To get there, though, the most expedient route was to take State Line Road. Logically enough, State Line Road is the borderline between Georgia and Tennessee. It crossed the north end of Bell Avenue and stretched away east and west, rising and falling in rolling hills. It was a tiny, narrow, two-lane band of blacktop that rose up a small crest just west of Bell Avenue and then dropped again as it divided the town and the states from each other. I had never seen roads so narrow before; and I never saw roads that rose and dropped like that. In my native California, there were LOTS of hills and mountains, of course, but they were larger, and didn’t cause the dramatic peaks and troughs the way the tiny hills bumped the older roads of the deep south. I guess Georgia didn’t have the land moving equipment available to flatten the roads the way they did in California. Or maybe it cost too much. Or who knew why, but there they were — roads full of little dips and valleys that would give your stomach a tiny roller coaster thrill if you were going fast enough.
They could also be a bit dangerous, if you were going fast enough.
See, the dips were relatively deep; deep enough so you couldn’t see the cars in front of you in certain places. Those dips were sometimes high enough that you didn’t see the other side of them until you’d crested the rise, and cars on either side of the hill were invisible to each other.
As a kid, who cared about that stuff? That was the adult’s job; they were driving. All we had to do was enjoy the ride.
Knowing how my mother drove — we got a real feel for it when we transferred from public school, within walking distance of home, to a private Catholic school across town, requiring a ride from either Mom or Dad every morning — there was no “enjoying” the ride. You learned to keep your eyes peeled and be ready to cry out if something bad was going to happen. I don’t know why, we couldn’t have done squat about it except yell, but I guess that was our plan. Yell just before you die. Just like in the movies.
So anyway, that afternoon, we were headed for the Kroger.

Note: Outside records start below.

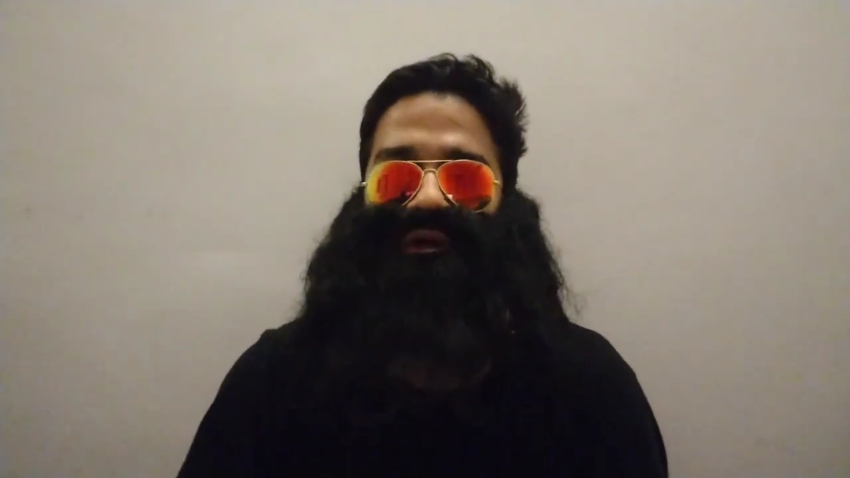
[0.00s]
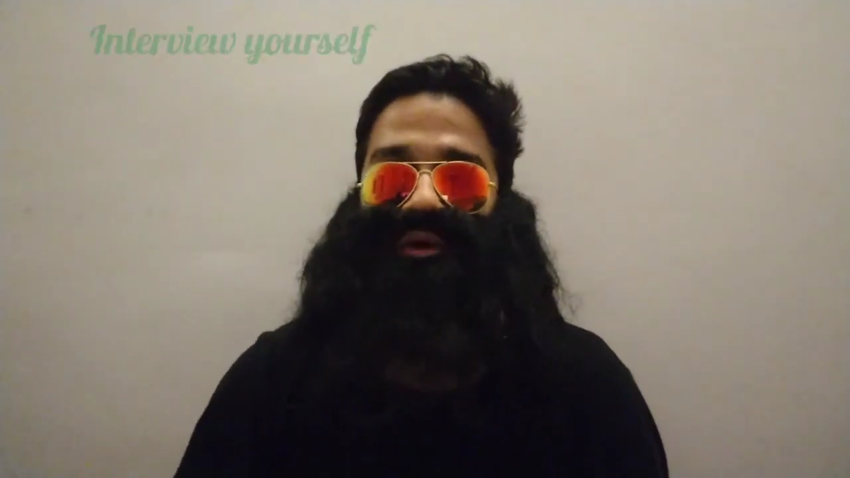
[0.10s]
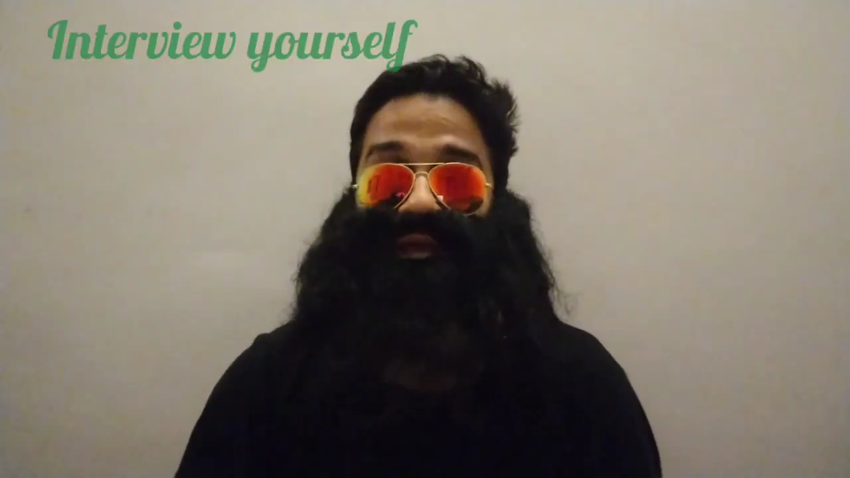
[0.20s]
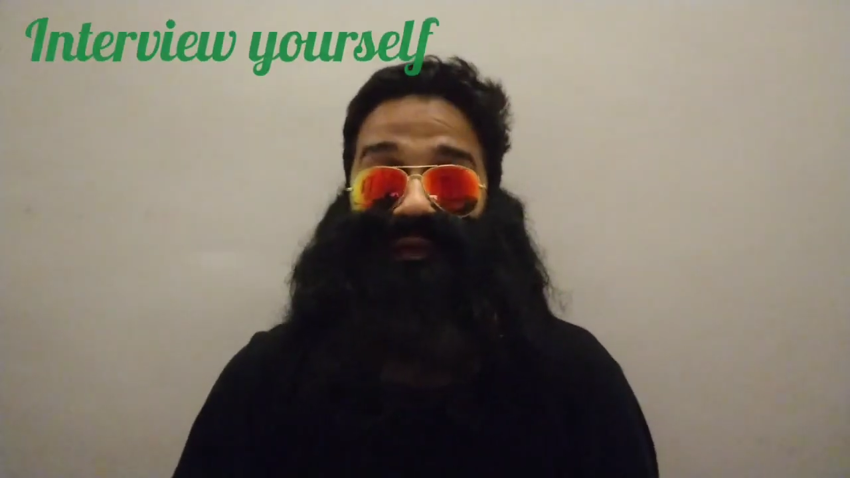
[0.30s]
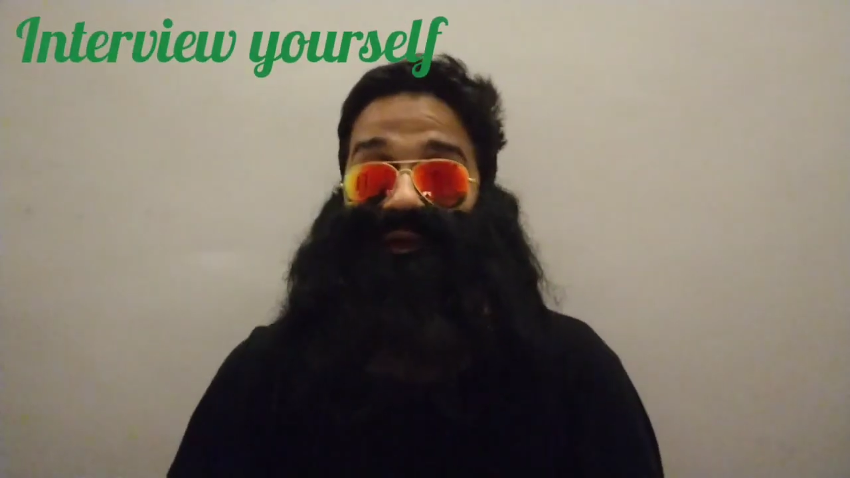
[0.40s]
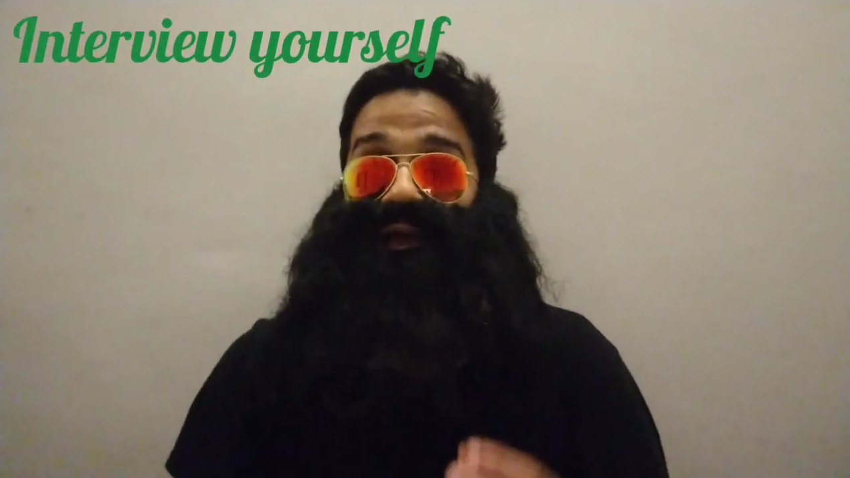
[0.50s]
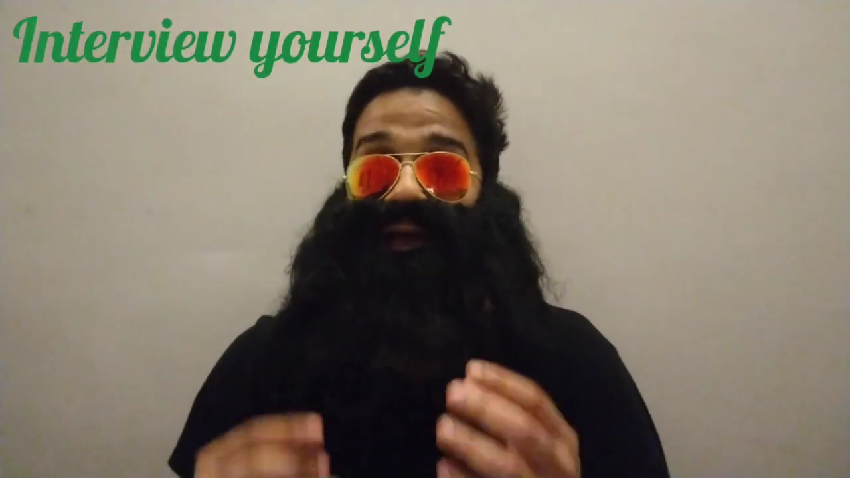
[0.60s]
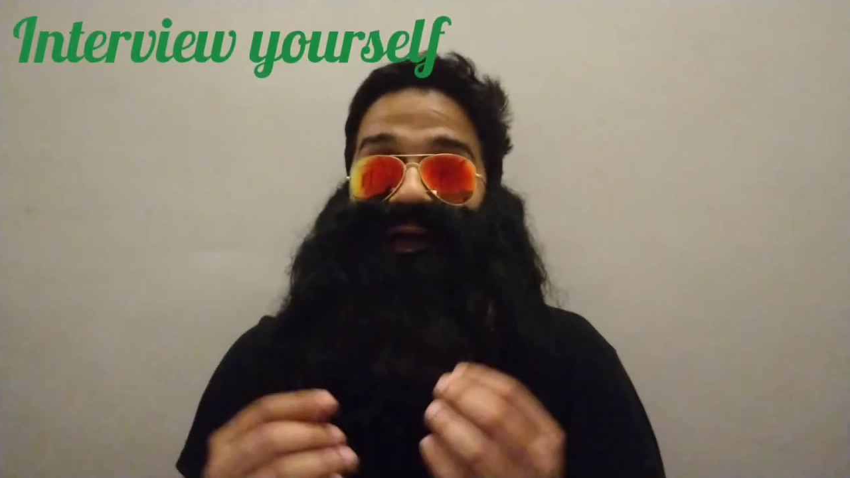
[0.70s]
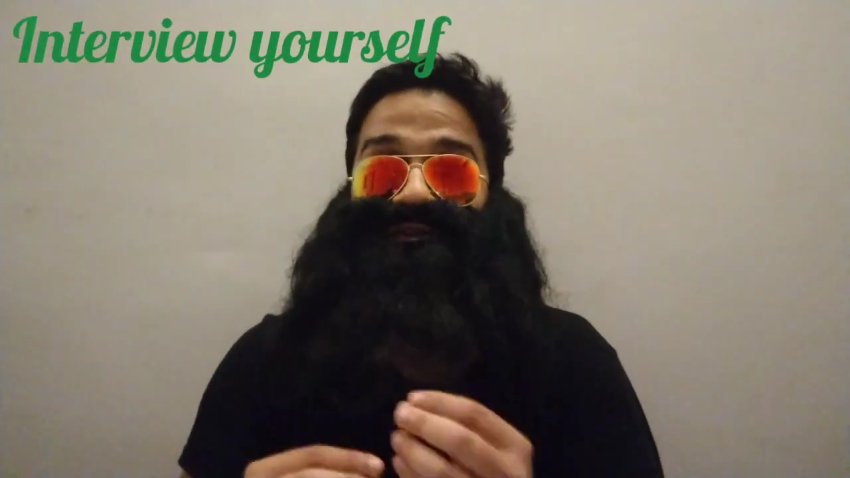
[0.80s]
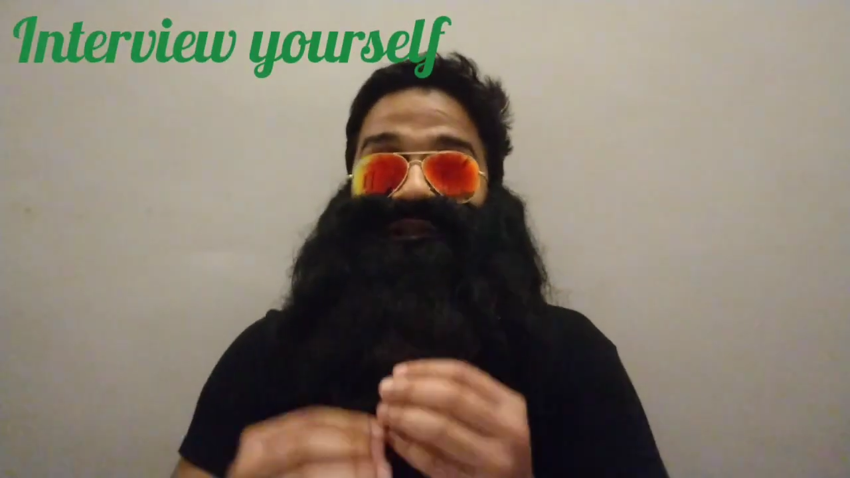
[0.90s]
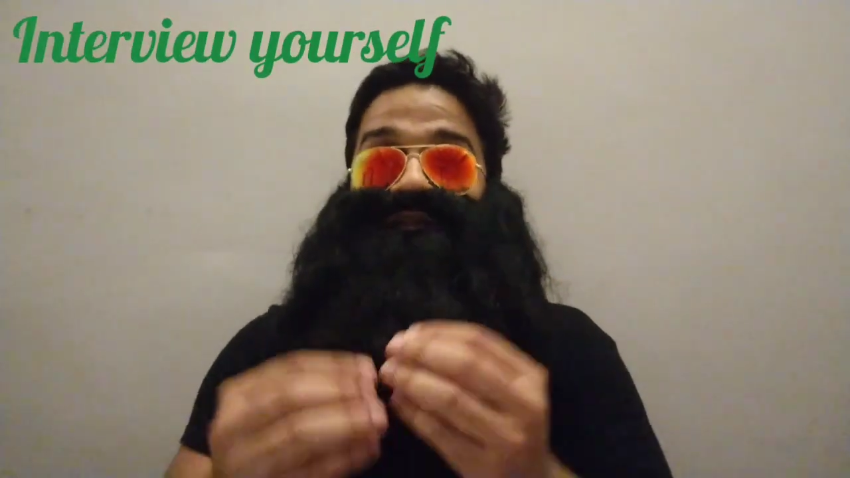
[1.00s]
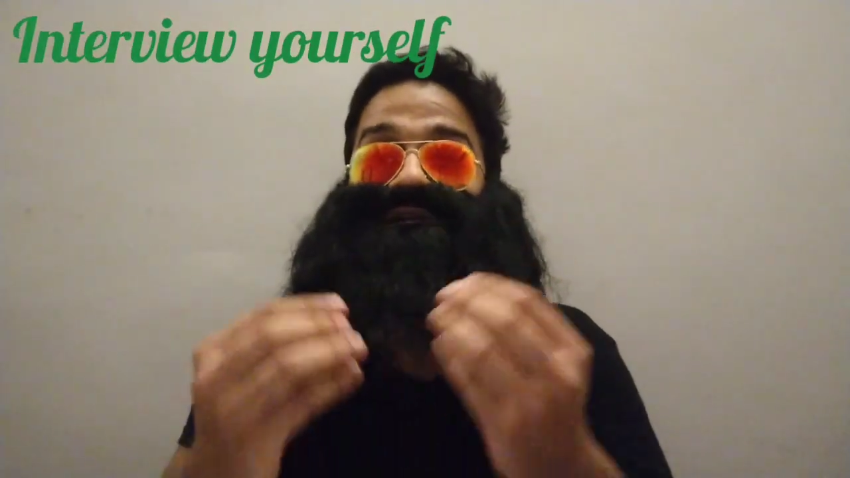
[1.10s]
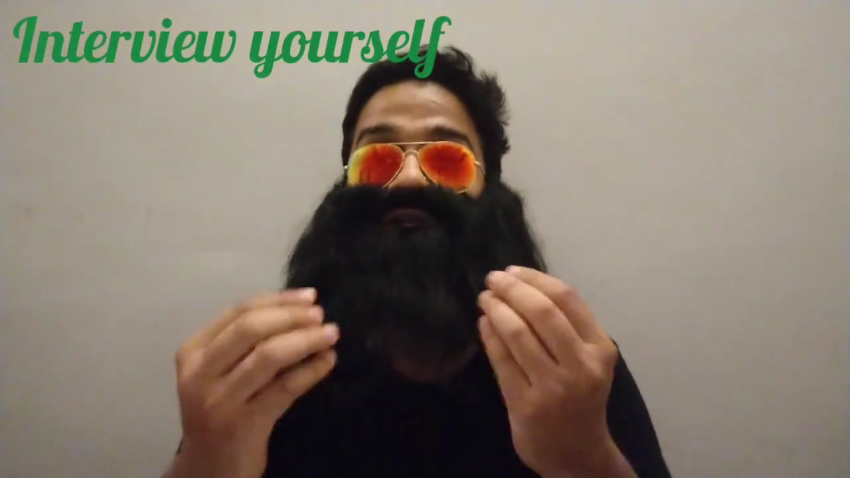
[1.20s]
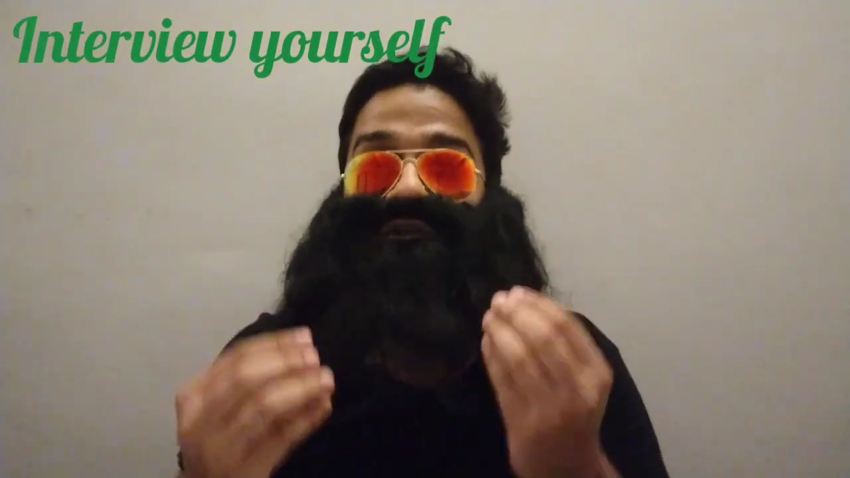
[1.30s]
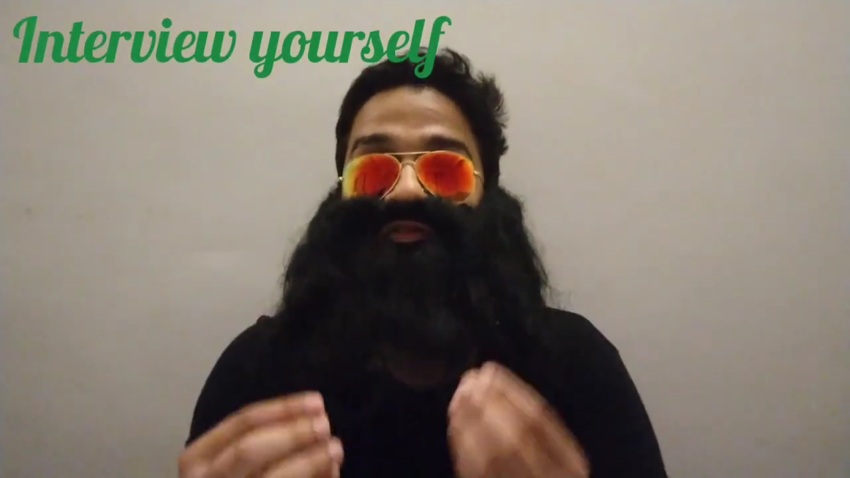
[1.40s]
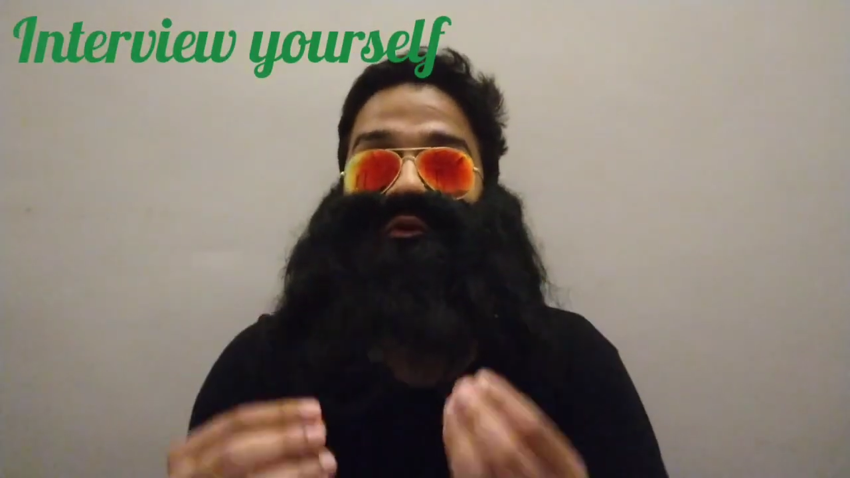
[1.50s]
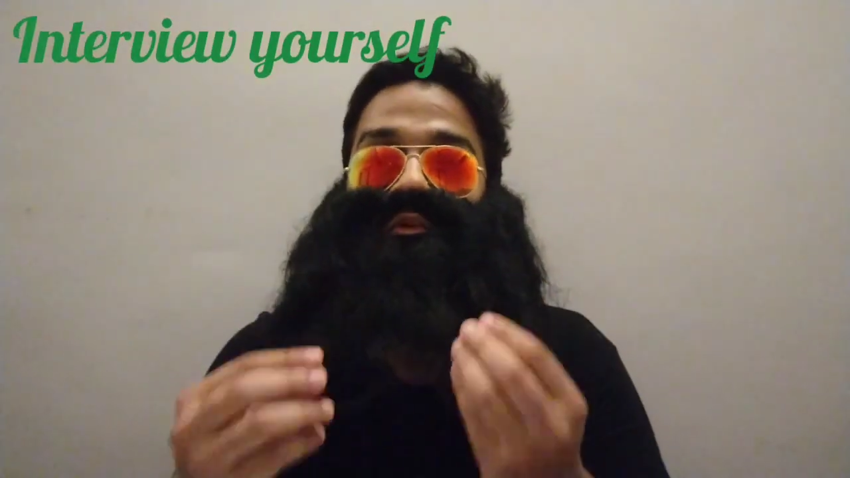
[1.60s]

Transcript: Okay, have an interview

We backed safely out of our driveway — not as mundane a task as you might think, but that’s another story — then headed north on Bell Avenue to the intersection with State Line Road. So far, so good.
You look both ways before you turn, then you look both ways again. There’s no way to necessarily see the oncoming traffic, like I told you. And there was a pretty steep rise not too far west of Bell Ave. So, Mom watched carefully (she wasn’t drunk yet), then turned out onto SLR and headed west.

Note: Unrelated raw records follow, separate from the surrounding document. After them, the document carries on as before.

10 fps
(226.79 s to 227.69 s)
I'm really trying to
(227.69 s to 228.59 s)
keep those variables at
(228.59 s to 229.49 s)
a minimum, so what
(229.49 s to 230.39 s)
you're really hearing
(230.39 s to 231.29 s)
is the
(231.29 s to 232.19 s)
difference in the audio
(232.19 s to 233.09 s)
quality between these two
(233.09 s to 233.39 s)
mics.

The car was huge — a ’70 Olds Cutlass, baby blue with a white Landau top. Yeah, it was older, but it had a big motor, and would get to speed pretty quickly if you asked it to. It’s throaty V8 would growl threateningly and push you forward, sucking passengers back into their seats when you goosed it to get on the highway or something. When we got onto SLR, my mother squashed on the pedal a bit and the car began it’s obese, inertia-laden climb up the speedometer.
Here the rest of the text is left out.